About two years ago, my on-line writer friends and I decided to move from critiquing each others works online and create an internet show about author topics.
Shortly thereafter, we decided to attend a writing conference together in Florida
Because it was in Florida. Where the hell else would we go?
We ultimately ALL THREE became presenters at that very same conference a year later – but the value of attending that first one wasn’t lost on me or my friends.
They both wrote about it:
And they both said something that struck me.
I was expecting them to say the FWA conference was more geared towards newer writers. It is. That’s why, as experienced writers, we applied to and became presenters the following year. (Not just because anybody can, but because we had learned things over our writing years to share to newer writers.) I will be presenting again this year.
The big take away that I didn’t expect and that I totally benefited from was…
…well, I’ll let them tell you.
Writers need to interact with their tribe.
We writers tend to be solitary creatures, and most of us are happy to stay that way. But in the interest of developing our craft and moving forward in our chosen careers, we have to get out there and talk to other writers. Network. Find out what works for them. Doing so can bring focus to your own goals – so know what those are going in! It can be figuring out what publication path to take, how to find an editor, how to develop a story, or how to increase sales, among a myriad of other possibilities.
The bottom line is this: even if all of the workshops were boring or beneath you or spoken in a foreign language, there is value in connecting with others. We don’t work in a central place like other professions. This is a chance to do that. Connect and learn from each other.
– Allison Maruska (emphasis mine)
By the time the end of the weekend rolled around, I found that I benefited greatly from the very act of immersing myself in author culture. As writers, we are responsible for plugging our own work. At first, we’re the only person who CAN. It’s hard in the beginning. But, when you surround yourself with like-minded authory individuals . . . it gets easier. Because of the conference, I was able to identify a weakness–talking about Old Souls–and overcome it. I learned the importance of talking about my book with finesse…
Looking back, I don’t think attending a writers conference is crucial to authorly growth. But, talking to other writers is 100%, absolutely essential. It’s important to surround yourself with people who have attained the kind of career you want. So, find a place where you can submerge yourself in a pool of writerly kinship.
– J. A. Allen (again, emphasis mine)
There’s a HUGE benefit from immersing yourself in the writing culture with other people who are also trying to achieve writing goals.

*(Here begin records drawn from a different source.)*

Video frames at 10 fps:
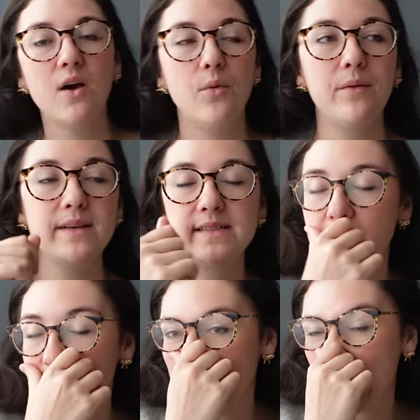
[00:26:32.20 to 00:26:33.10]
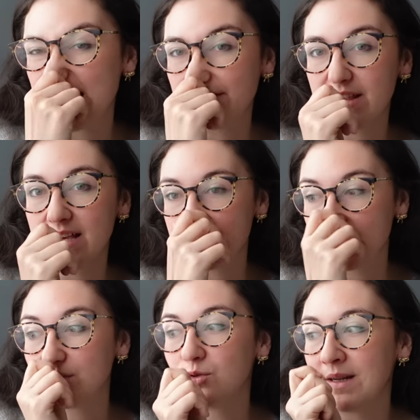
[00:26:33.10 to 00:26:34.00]
When we did the test knit for
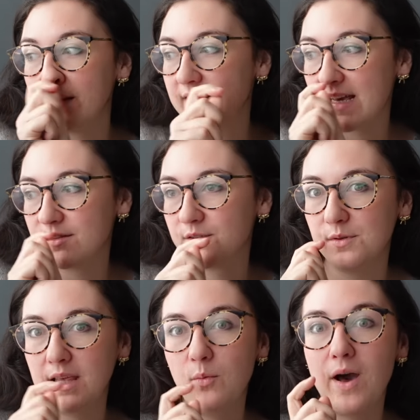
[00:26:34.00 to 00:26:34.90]
this, so many of the testers were like,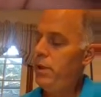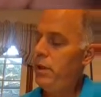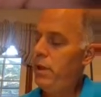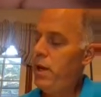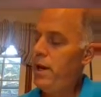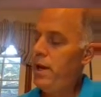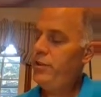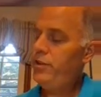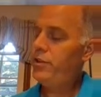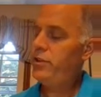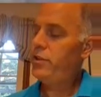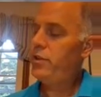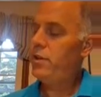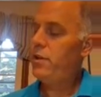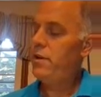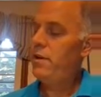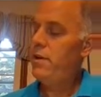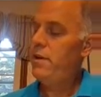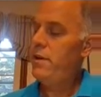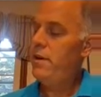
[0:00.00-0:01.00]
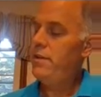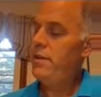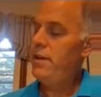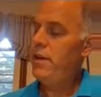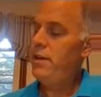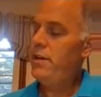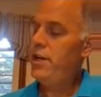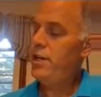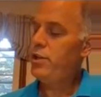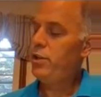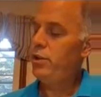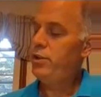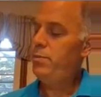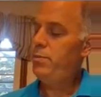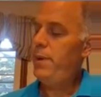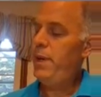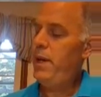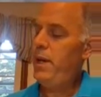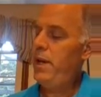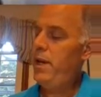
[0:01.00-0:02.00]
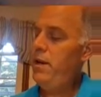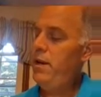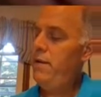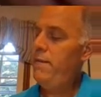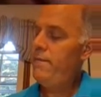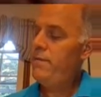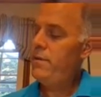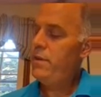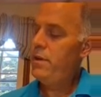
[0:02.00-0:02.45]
plus the initial speed,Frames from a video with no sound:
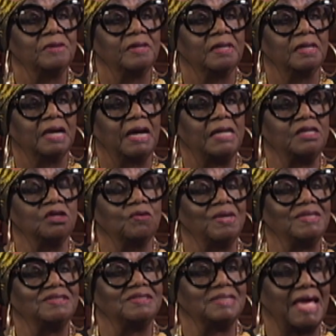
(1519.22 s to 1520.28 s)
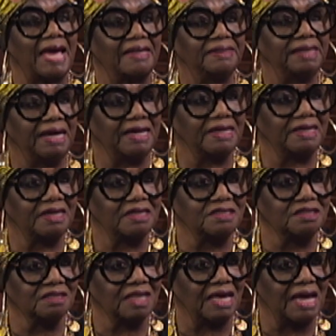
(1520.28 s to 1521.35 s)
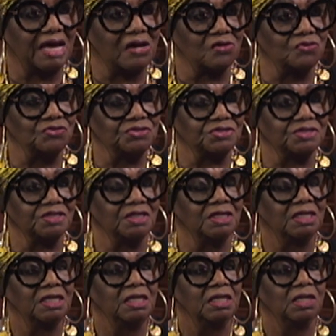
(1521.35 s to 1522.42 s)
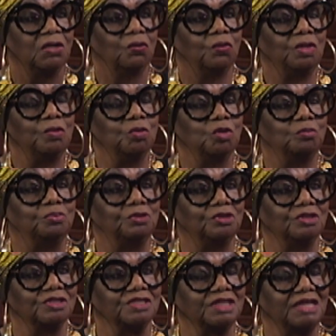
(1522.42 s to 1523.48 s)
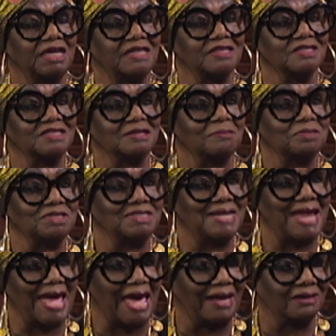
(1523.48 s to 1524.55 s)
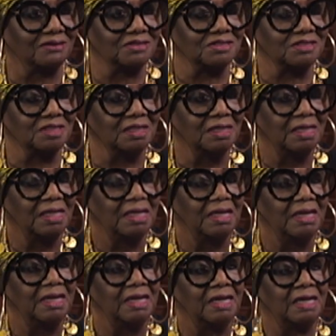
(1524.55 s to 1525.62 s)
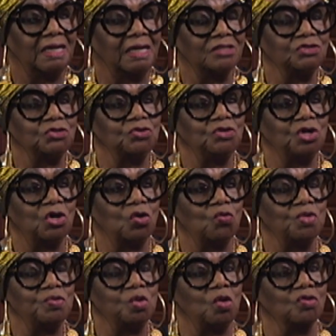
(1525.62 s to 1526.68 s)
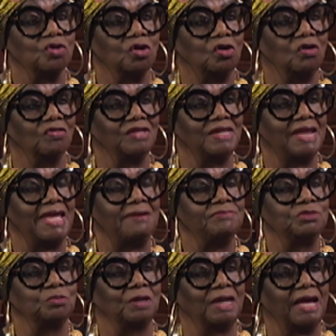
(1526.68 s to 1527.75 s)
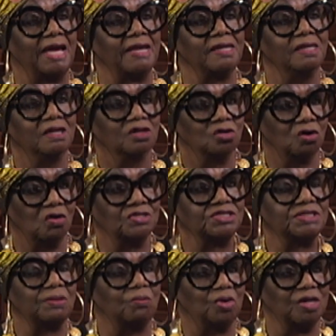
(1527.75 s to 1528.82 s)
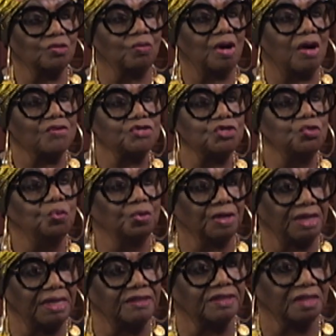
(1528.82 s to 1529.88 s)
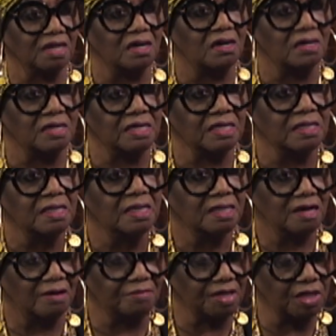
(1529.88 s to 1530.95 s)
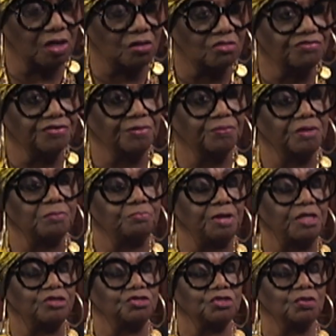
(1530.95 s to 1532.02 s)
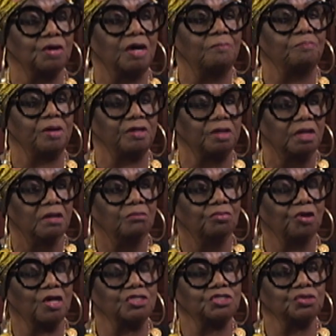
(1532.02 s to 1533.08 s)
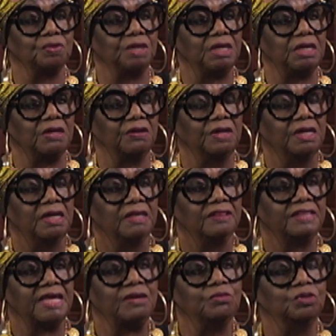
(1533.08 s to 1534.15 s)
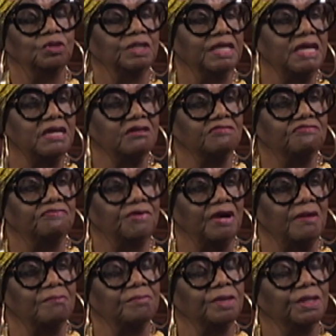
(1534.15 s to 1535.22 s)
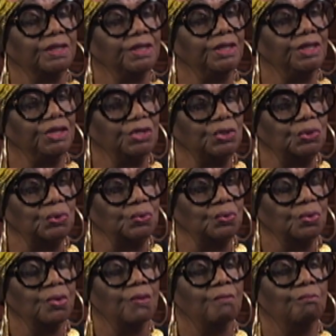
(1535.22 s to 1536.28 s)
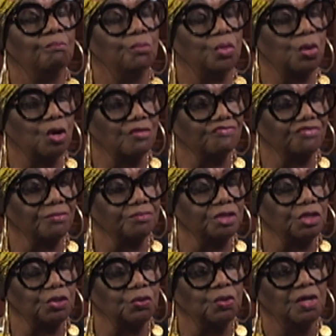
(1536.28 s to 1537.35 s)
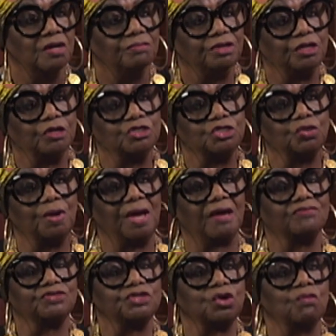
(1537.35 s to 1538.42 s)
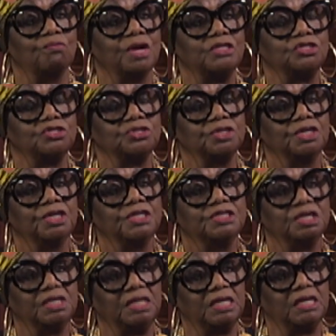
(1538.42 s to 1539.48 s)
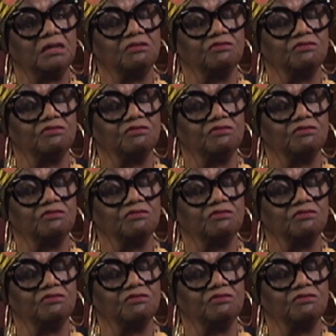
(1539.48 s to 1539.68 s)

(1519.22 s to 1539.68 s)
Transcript: I know exactly how to get to the house. We will pull together some snacks. As you know, we won't call the names, but I called someone while you were in the car coming over. We picked you up and brought you here. They will hear from you, more from you, because you have so much to give.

I can’t emphasize it enough.
This past week or two, after presenting at a FWA “Focus Day,” I’ve gotten several requests for additional information from people I met there. About six now, I think.
I’m happy to help.
And one of the biggest things I can tell you is: you need to attend one of these.

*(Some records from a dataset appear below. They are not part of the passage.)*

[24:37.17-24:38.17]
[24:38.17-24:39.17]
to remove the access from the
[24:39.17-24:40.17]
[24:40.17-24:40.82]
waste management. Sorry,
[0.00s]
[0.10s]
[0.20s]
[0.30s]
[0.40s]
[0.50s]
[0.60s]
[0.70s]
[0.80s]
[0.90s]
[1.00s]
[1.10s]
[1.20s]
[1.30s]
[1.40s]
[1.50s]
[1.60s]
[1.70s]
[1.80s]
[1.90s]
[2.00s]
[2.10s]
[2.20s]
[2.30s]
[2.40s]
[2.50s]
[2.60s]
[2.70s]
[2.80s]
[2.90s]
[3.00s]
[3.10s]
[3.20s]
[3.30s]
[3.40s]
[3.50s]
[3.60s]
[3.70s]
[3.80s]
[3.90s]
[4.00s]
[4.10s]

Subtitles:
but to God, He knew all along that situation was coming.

Here’s the one in October, which I’ll be presenting at again this year, but if you can’t come to Florida (and really, if you can’t, you need to rethink your priorities) then find one in New Orleans or California Wine Country. Get to one that’s a Focus Day or even an online webinar.
Jenny, Allison – let’s find another one to go to! Anne Marie, what’s happening in ‘Nawlins soon?
They all help, so find one and go to it.
Write a post about what you learned and we’ll run it here.
And seriously: writing doesn’t have to be a solitary experience. Use the tools that are available to you and learn all the things faster.